Cisco – Configuring subnet access on a Cisco 2960

cisconetworkingroutingvmware-esx

Greetings,

I want to configure a 24-port Cisco Catalyist 2960 to perform as follows:

  1. Four ports going to a SAN
    • Four ports going to four ESX servers for iSCSI storage traffic
    • Four ports going to the four ESX servers for management traffic (the vmware stuff)
    • Four ports for linking two of these switches together.
  • The switch's management address is 10.10.0.1 (255.0.0.0)
  • The ESX service-console has been setup as 10.20.30.1 and hooked into Gi0/11

Requirement 1 and 2 seem okay – we've put that on a separate VLAN (10):

interface range Gi0/1 - 10
  description Storage
  switchport access vlan 10

Requirement 4 seems okay – we've set those up as a trunk:

interface range Gi0/21 - 24
  description Uplink
  channel-group 1 mode active

The switch-ports for #3 have been setup as their own VLAN to isolate the VM traffic.

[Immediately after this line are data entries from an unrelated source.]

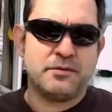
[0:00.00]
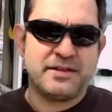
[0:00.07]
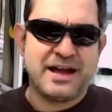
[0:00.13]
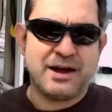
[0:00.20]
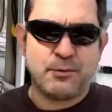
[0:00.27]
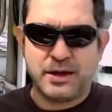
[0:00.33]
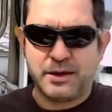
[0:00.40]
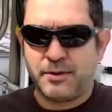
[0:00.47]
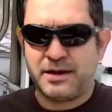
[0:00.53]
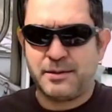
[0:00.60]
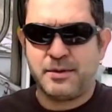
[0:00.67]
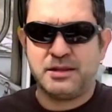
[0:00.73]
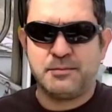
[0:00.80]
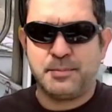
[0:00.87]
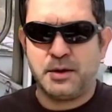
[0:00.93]
That way, when I'm
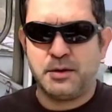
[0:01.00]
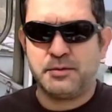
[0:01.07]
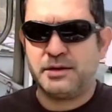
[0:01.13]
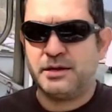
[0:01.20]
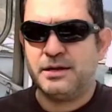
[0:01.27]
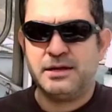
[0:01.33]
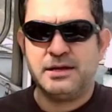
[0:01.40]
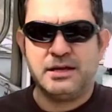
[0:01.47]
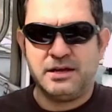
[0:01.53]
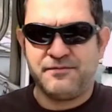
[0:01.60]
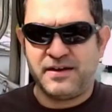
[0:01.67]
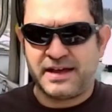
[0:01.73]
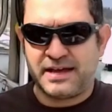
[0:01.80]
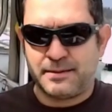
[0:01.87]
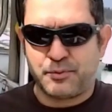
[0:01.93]
on the boat, if
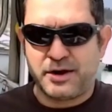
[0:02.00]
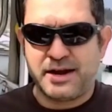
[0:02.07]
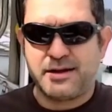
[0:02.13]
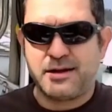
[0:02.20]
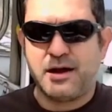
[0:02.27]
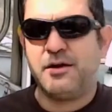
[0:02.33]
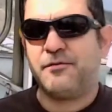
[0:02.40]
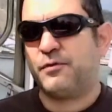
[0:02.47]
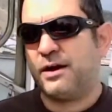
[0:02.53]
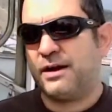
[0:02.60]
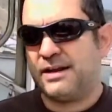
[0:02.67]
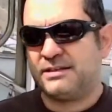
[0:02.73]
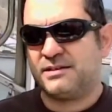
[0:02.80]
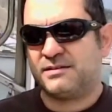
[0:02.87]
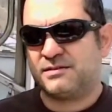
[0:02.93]
I get a break off or I
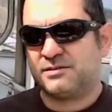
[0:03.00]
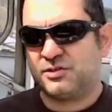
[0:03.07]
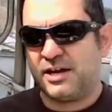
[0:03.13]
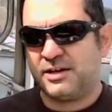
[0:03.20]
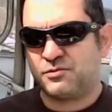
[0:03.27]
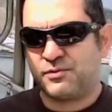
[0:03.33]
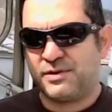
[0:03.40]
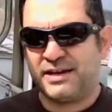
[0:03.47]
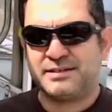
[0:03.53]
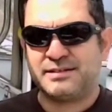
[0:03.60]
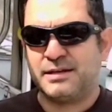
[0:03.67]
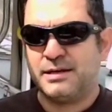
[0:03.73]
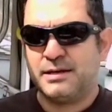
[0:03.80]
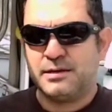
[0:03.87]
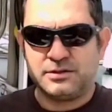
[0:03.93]
need to change rigs,
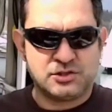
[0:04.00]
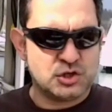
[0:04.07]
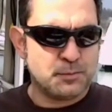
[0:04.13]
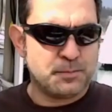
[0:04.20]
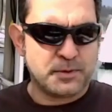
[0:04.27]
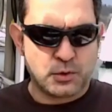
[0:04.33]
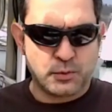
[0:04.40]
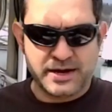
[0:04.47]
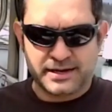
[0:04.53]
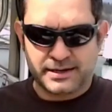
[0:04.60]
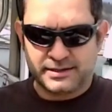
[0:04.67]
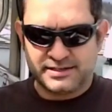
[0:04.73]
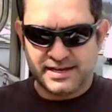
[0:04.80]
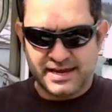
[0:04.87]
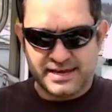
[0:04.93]
super quick,
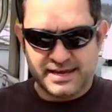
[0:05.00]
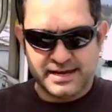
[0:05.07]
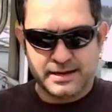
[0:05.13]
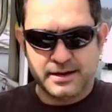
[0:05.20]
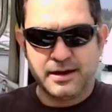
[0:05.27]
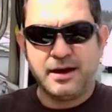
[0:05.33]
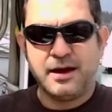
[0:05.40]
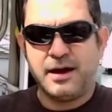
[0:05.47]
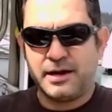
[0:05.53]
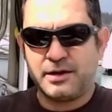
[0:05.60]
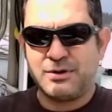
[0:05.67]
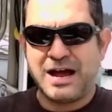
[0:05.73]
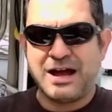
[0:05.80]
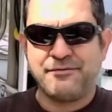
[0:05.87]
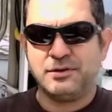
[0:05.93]
take it,
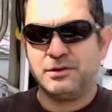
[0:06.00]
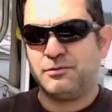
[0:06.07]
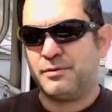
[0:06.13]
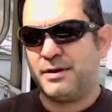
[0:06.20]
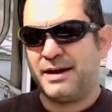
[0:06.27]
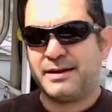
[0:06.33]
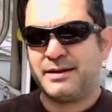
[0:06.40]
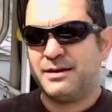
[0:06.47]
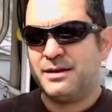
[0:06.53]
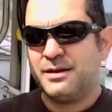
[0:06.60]
unravel the rig,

interface range Gi0/11 - 20
  description ESX
  switchport access vlan 20

My problem is that the switch can't ping 10.20.30.1 at all. Do I need to setup routing? My ESX console is on the default VLAN (i.e. I've not specified it in the setup), and the laptop I'm using to terminal in to the switch is also on VLAN 1.

Best Answer

You will need to implement some method of InterVLAN Routing to route between the different vlans in your scenario. However, due to the utilization of 2960 Switches you won't have the capability of implementing "ip routing" and configuration of SVIs for a Default Gateway for each subnet. One solution is to implement "Router on a Stick" utilizing a separate Layer 3 Router or Switch to handle the IP Routing and SVIs for each vlan/subnet. The traffic will then be trunked out of the 2960 to the MLS Switch or Router and will be returned over the same trunk port. This isn't the best method has it greatly reduces your throughput due the single interface. You will need to determine wether the amount of throughput is acceptable for your design. If not, I would recommend you upgrade to the 3560G or 3750G switches which would be capable of routing your Layer 3 traffic between subnets.

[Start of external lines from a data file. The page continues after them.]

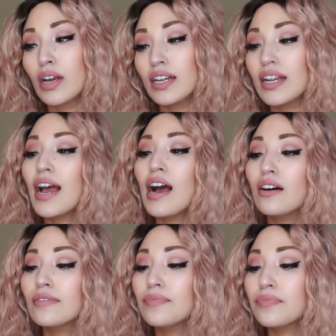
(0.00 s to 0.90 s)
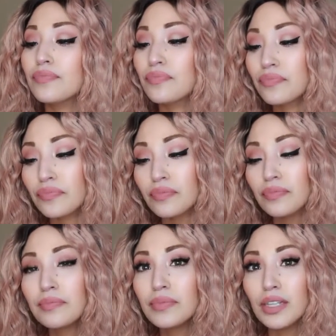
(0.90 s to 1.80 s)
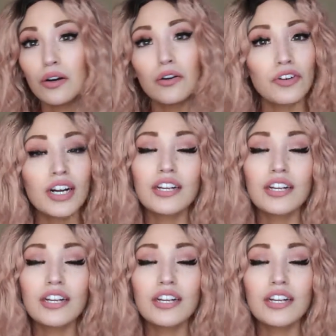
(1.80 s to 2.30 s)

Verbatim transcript: right now over a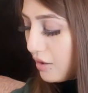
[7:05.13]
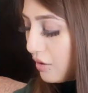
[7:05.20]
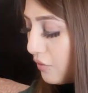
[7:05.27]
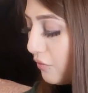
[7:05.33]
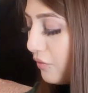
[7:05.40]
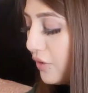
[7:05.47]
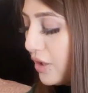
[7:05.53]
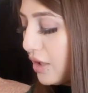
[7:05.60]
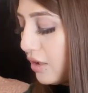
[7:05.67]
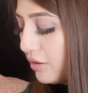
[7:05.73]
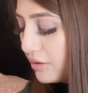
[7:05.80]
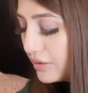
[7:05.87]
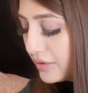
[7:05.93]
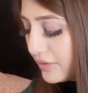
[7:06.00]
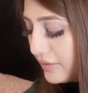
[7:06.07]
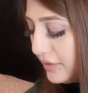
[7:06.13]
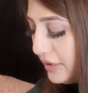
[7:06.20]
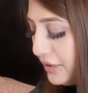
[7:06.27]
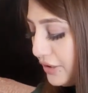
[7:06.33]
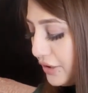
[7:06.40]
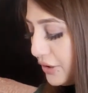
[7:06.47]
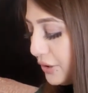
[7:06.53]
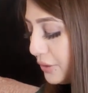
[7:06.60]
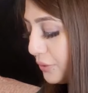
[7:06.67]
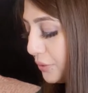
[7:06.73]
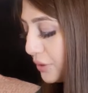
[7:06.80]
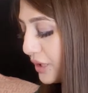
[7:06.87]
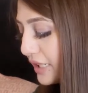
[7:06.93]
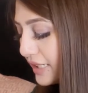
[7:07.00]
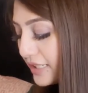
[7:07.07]
Wow, it's really cute,
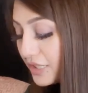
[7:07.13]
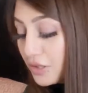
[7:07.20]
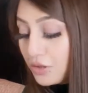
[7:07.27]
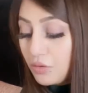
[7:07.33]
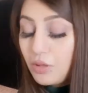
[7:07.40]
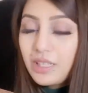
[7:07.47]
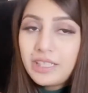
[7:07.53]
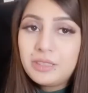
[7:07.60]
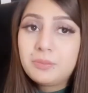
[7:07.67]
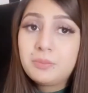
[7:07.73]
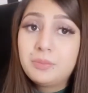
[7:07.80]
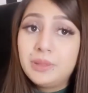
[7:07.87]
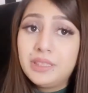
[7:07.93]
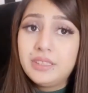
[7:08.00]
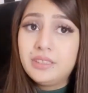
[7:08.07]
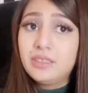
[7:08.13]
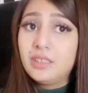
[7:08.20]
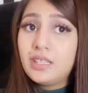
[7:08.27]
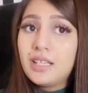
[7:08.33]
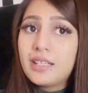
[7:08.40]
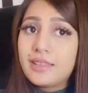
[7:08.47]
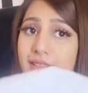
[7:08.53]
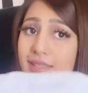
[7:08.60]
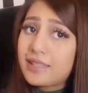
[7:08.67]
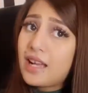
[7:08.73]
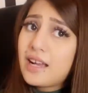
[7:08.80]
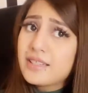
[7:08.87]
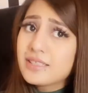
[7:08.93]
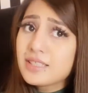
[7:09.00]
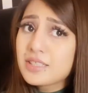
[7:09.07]
and it's quite big. The
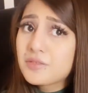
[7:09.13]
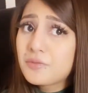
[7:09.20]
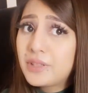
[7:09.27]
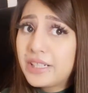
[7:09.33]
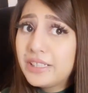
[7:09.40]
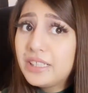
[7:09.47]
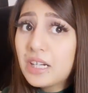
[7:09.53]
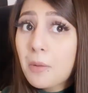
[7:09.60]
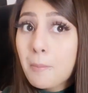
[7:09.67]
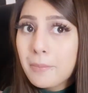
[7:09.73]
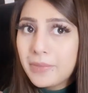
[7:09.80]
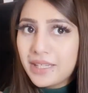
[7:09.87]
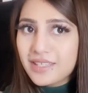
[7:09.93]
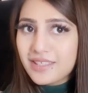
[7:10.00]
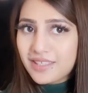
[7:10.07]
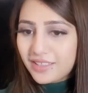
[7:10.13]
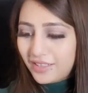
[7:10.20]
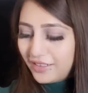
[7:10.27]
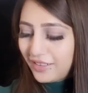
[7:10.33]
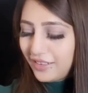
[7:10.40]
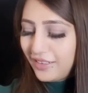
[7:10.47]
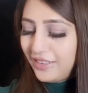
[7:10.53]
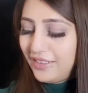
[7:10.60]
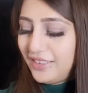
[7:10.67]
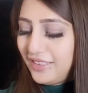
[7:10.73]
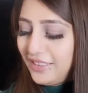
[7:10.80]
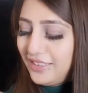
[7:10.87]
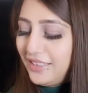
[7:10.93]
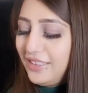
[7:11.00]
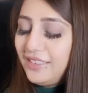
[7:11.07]
size is very amazing.
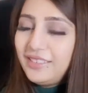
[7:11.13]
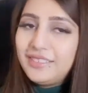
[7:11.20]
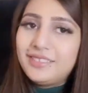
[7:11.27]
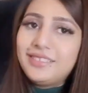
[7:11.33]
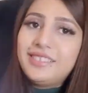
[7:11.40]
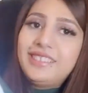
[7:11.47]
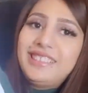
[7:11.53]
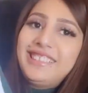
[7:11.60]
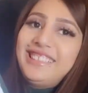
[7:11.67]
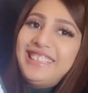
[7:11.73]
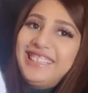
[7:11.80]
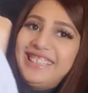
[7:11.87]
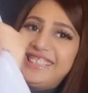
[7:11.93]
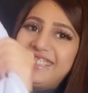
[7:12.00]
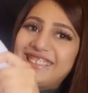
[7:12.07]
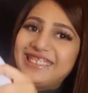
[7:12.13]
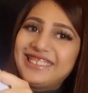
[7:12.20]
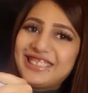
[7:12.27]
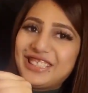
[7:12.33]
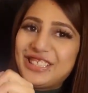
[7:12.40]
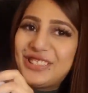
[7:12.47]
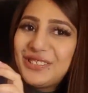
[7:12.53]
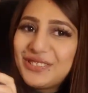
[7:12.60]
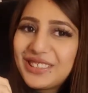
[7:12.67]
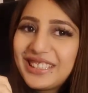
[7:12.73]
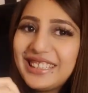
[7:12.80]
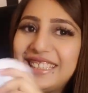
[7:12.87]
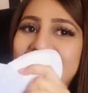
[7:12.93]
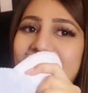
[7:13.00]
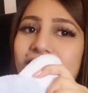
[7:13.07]
Look here, the cute
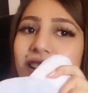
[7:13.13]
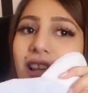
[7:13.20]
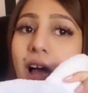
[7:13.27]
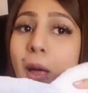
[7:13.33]
little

Also, in your VMWare ESX Configuration, is the Service Console dedicated to a specific eth interface, or do you have it connected to a VSwitch being tagged with a specific vlan id? You'll want to make sure that if you are trunking to that port that you configure the tagging of the Service Console to the requested vlan id, or you implement "switchport trunk native vlan xx" with xx being the vlan you wish the Service Console traffic to be in.